CSA AI Yönetişim ve Uyum Çalışma Grubu eş başkanı Dr. Chantal Spleiss, “CISOS’un süreçler (iş) ve verileri (bilgi) için kapsamlı bir boşluk değerlendirmesi yapması gerekiyor” dedi. Ancak, tek başına teknik yetenek yeterli değildir. DPL’ye başarılı bir geçiş büyük ölçüde liderlik alımına ve işletme çapında bir değişim kültürüne bağlıdır. Spleiss, “Geçiş iş ve liderlik tarafından tamamen destekleniyorsa bir şirket DPL’ye hazır.” Diye açıklıyor. “Çalışanların, uyumluluk ve kalite departmanlarının ve veri yönetimi ekibinin mürettebatın bir parçası olduğu bir değişim kültürü son derece önemlidir.”
Bu dönüşüm sadece otomasyonun uygulanmasından daha fazlasıdır. Tüm işi yükseltebilecek stratejik bir değişimdir. Ancak temel bir çerçeve olmadan, DPL bir sorumluluk haline gelir. Spleiss, “Bu, temel çerçeveyi olabildiğince basit ve güvenilir tutmak için standartlar, en iyi uygulamalar ve düzenlemeler uygulayarak düzgün bir şekilde yapılmıyorsa, DPL-on DPL kendi karmaşıklığı altında çökebilir” diye uyarıyor.

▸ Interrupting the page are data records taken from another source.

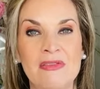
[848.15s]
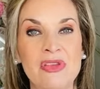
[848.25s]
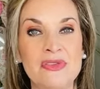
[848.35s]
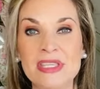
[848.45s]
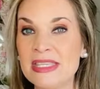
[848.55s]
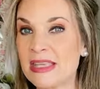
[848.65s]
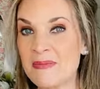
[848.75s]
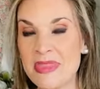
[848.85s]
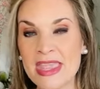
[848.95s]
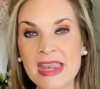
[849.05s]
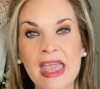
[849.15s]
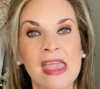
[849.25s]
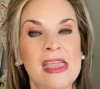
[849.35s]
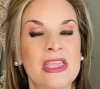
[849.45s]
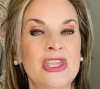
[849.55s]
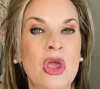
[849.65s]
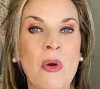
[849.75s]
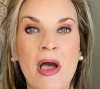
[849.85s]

If you see something, you know,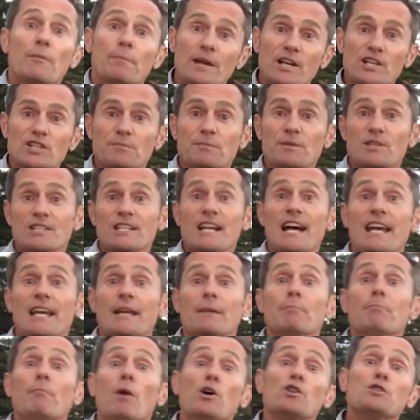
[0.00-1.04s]
The biggest mistake
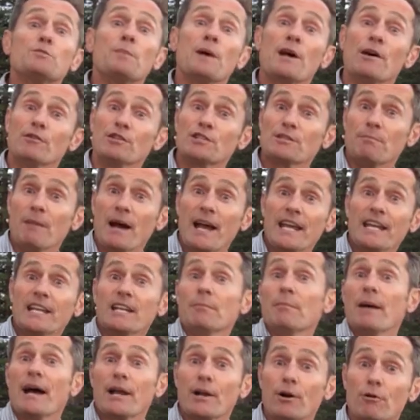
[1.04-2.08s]
most parents make
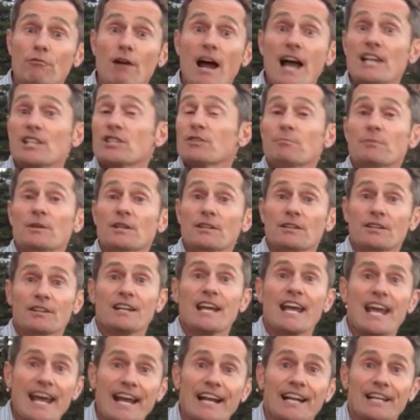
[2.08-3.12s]
about harassment and
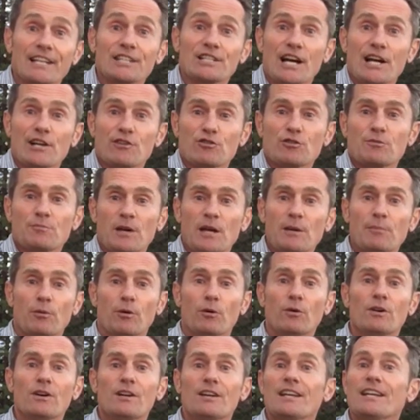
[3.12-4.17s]
handling dangerous
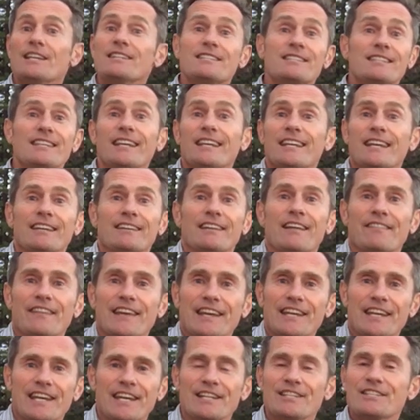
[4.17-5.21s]
people is thinking that their
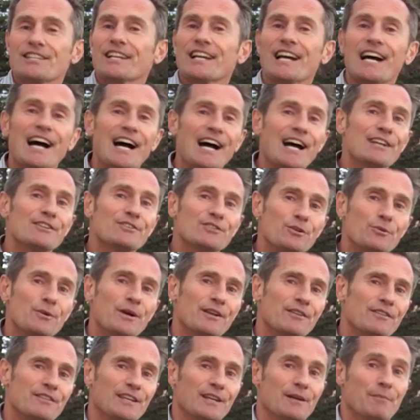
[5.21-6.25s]
kids can't do
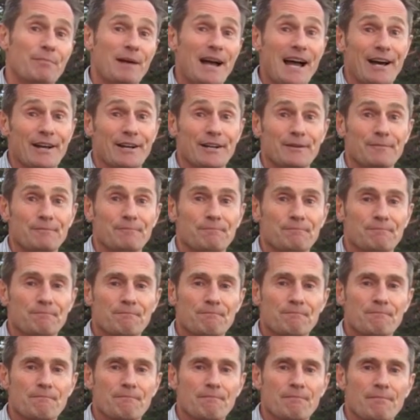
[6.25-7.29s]
anything about it.
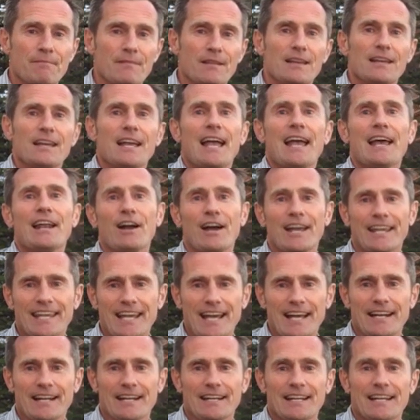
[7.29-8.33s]
And I
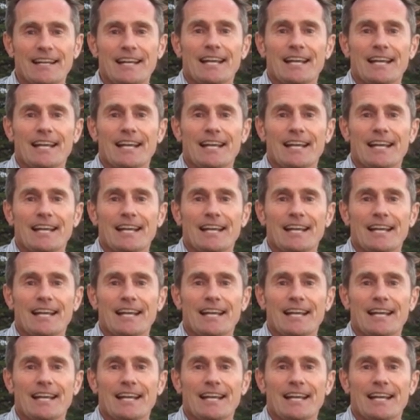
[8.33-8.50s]
get it.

Düzenlenmiş endüstrilerdeki kuruluşlar için titiz kum havuzu isteğe bağlı değildir. Bu yasal bir gerekliliktir. Spleiss, “Sandboxing esastır ve yasal olarak gereklidir ve zirve senaryolarını, kenar kasa iş akışlarını ve tam denetim-travomy incelemelerini kapsar” diye belirtiyor. Diğer sektörler için zorunlu olmasa da, esneklik ve güvenilirliği sağlamak için aynı yaklaşımın uygulanmasını şiddetle tavsiye eder.
Önce Vakfı Oluşturun
Birçok kuruluş, AI’nın gelişmesi için gereken dijital olgunluğa sahip değildir. Bu, güvenilir veri boru hatlarını, süreç görünürlüğünü ve yönetici alımını içerir. CSA, bu temelleri atlamanın, model ne kadar gelişmiş olursa olsun, herhangi bir AI girişimini sabote edebileceği konusunda uyarıyor.
Araştırmacılar temel hazır olma sorularını özetleyin:
- İş akışlarınız açıkça eşleniyor ve anlaşılıyor mu?
- Veri yönetişiminiz sağlam mı?
- Yerinde hitl süreçleriniz var mı?
- AI kararları açıklanabilir ve tersine çevrilebilir mi?
Bunlar, AI dağıtımlarını düzenleyicilere ve yönetim kuruluna savunma yükünü taşıyan CISO’lar için temel sorulardır.
Bu neden şimdi önemli
AB’nin AI Yasası ve NIS2 Direktifi gibi yeni düzenlemeler, kuruluşları ve yöneticilerini konuşlandırdıkları sistemlerden sorumlu tutuyor. CSA bu eğilimi ortaya koyuyor: “Avrupa mevzuatının NIS2 ve Dora’nın üst yönetimin kişisel hesap verebilirliğini bile vurguladığını belirtmek gerekir.”
Başka bir deyişle, AI sisteminiz kötü bir karar verirse, onu denetçilere açıklayan satıcı olmayacaktır. Sen olacaksın.